Major-General Sir Digby Inglis Shuttleworth KCIE CB CBE DSO (23 August 1876 – 15 May 1948) was a senior British Indian Army officer.

==Military career==
Born on 23 August 1876, Digby Shuttleworth was educated at Bedford School, and joined the 3rd Gurkha Rifles in 1898. He served in India between 1912 and 1916, in Mesopotamia and Iran, and commanded the 39th Infantry Brigade in the Caucasus, as well as the 83rd Infantry Brigade, Army of the Black Sea, between 1917 and 1919. He was President of the Allied Commission of Control, Ottoman War Office, in 1920, and Commander of the 83rd Infantry Brigade during the Chanak Crisis, between 1920 and 1923. He was promoted to the rank of major general in 1929, was Deputy Adjutant and Quartermaster General, Northern Command, India, between 1930 and 1932, and Commander, Kohat District, between 1932 and 1936.

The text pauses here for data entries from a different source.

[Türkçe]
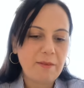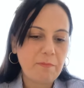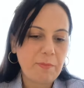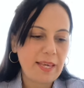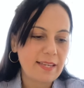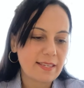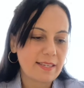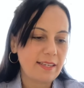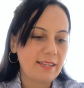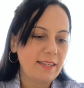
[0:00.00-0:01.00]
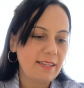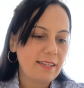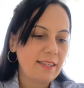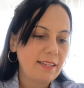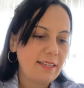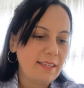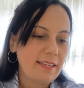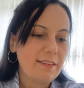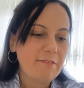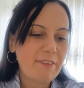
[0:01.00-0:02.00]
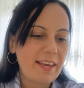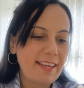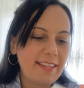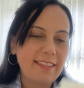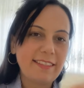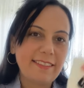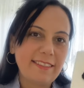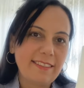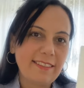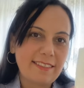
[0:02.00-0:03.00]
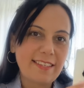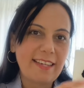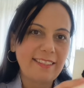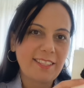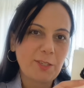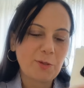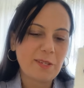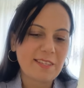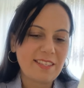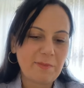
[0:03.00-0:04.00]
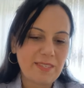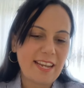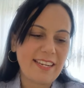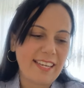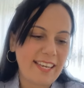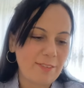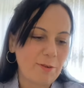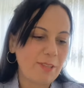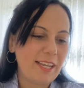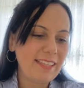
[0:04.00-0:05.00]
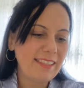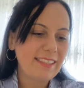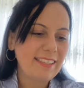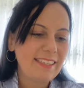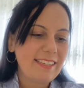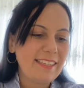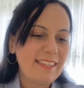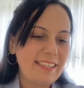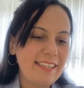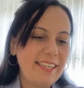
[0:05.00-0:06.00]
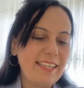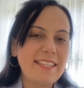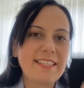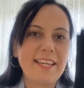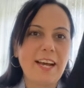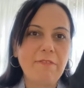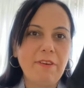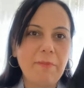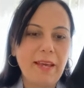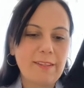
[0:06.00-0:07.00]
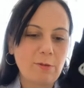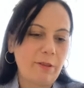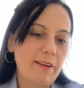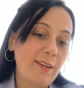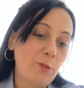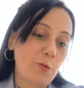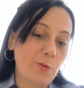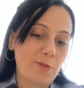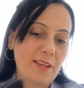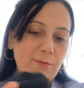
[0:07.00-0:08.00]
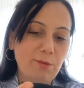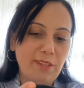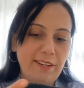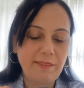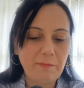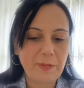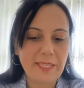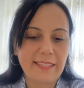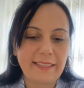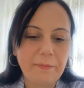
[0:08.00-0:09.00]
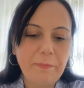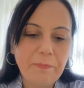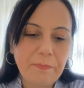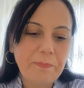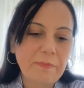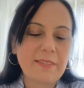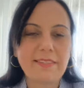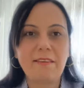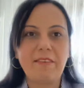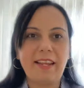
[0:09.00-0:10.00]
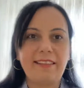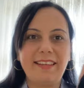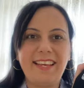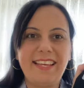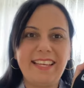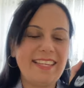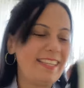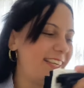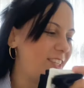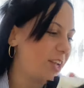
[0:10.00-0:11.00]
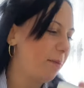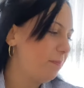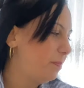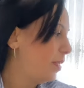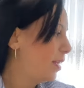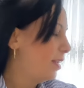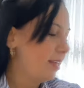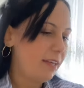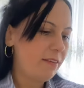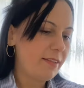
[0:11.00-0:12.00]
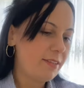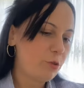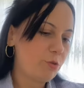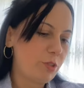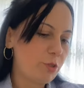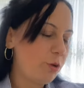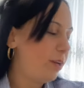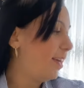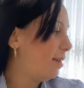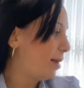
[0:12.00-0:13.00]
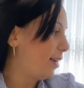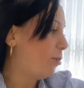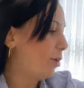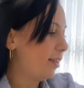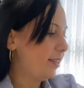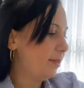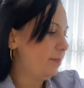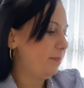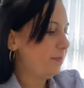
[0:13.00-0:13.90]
beyazı ve sadece şurasında bir tane kedi olan e, yine siyah ve beyaz olarak çok güzel bunlara da bayıldım. Severek de giyeceğim. Evet şunu da şöyle hemen koyalım.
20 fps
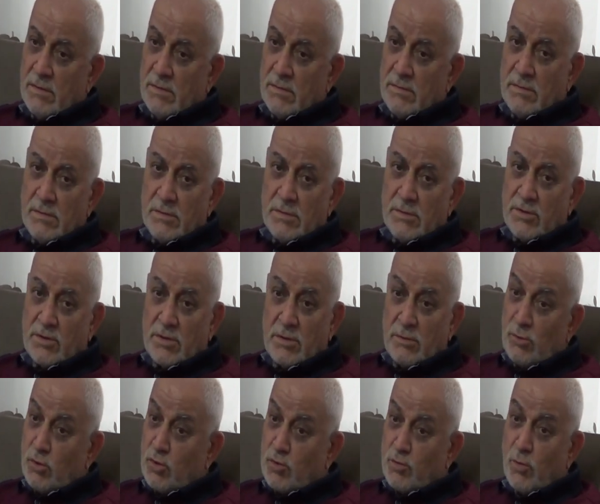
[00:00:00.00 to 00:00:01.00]
işte
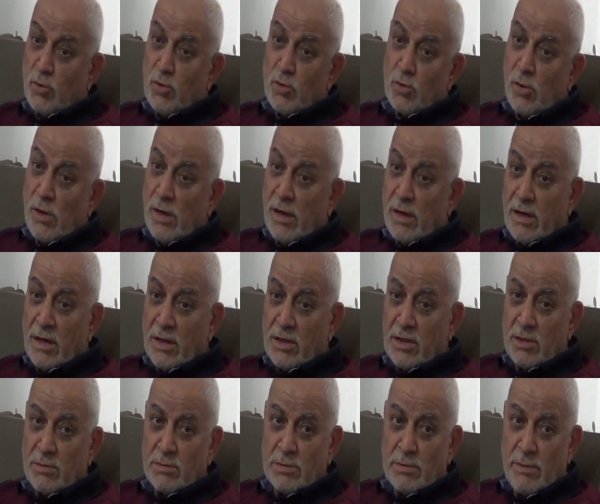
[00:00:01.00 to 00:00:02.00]
güç boyutuyla
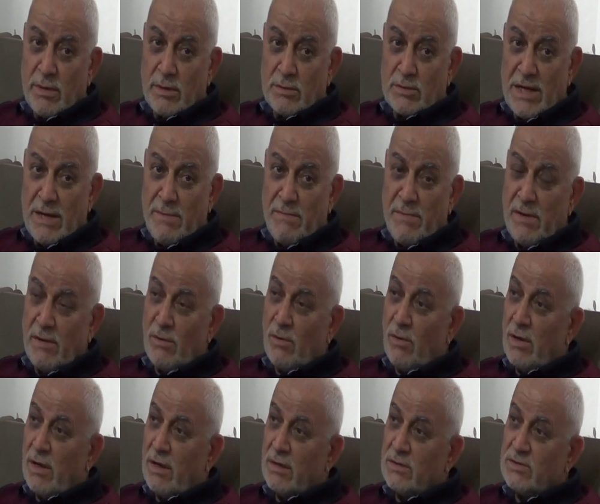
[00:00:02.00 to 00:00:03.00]
anlattığımız zaman selbi
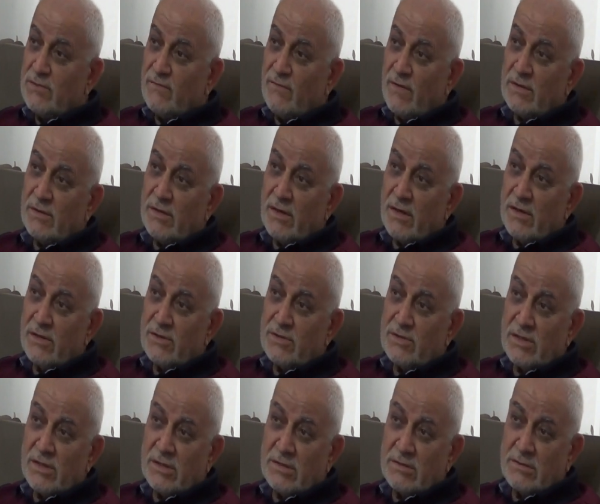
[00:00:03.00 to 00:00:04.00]
olan sıfatlarımızı
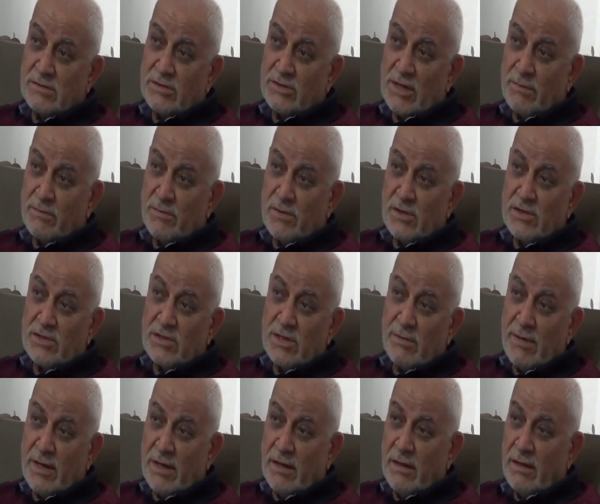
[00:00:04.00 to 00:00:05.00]
yaptığınız
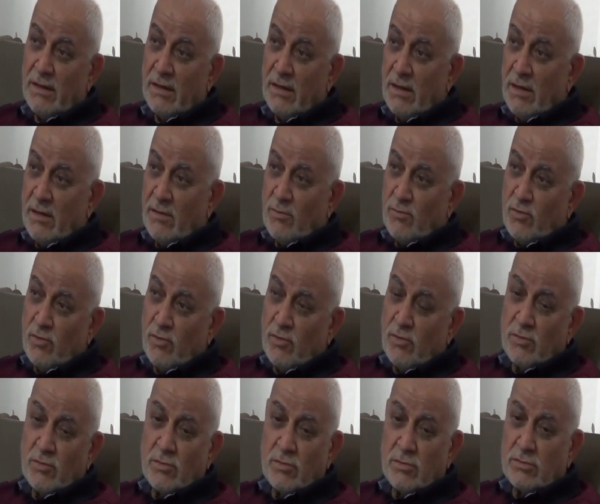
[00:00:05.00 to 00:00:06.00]
zaman
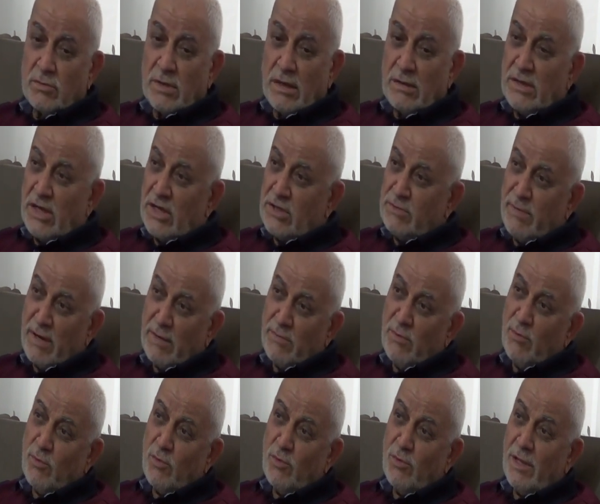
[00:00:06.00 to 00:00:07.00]
bundan geçmek
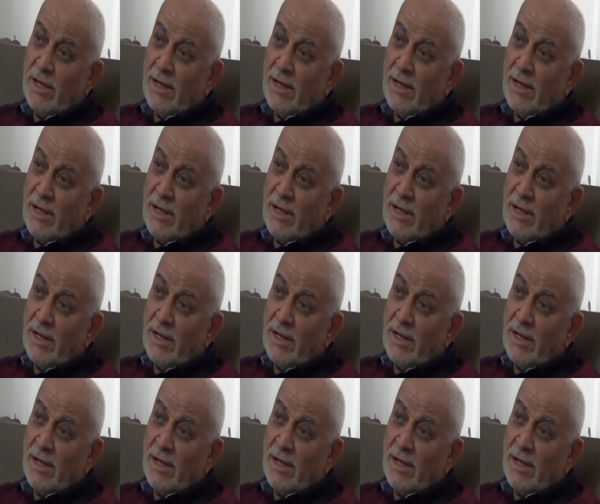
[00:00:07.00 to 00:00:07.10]
mümkün değil.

Major General Sir Digby Shutleworth became a Commander of the Order of the British Empire in 1919, a Companion of the Order of the Bath in 1925, and a Knight Commander of the Order of the Indian Empire in 1937. He retired from the British Indian Army in 1936 and died on 15 May 1948.

His older brother was A. R. B. Shuttleworth.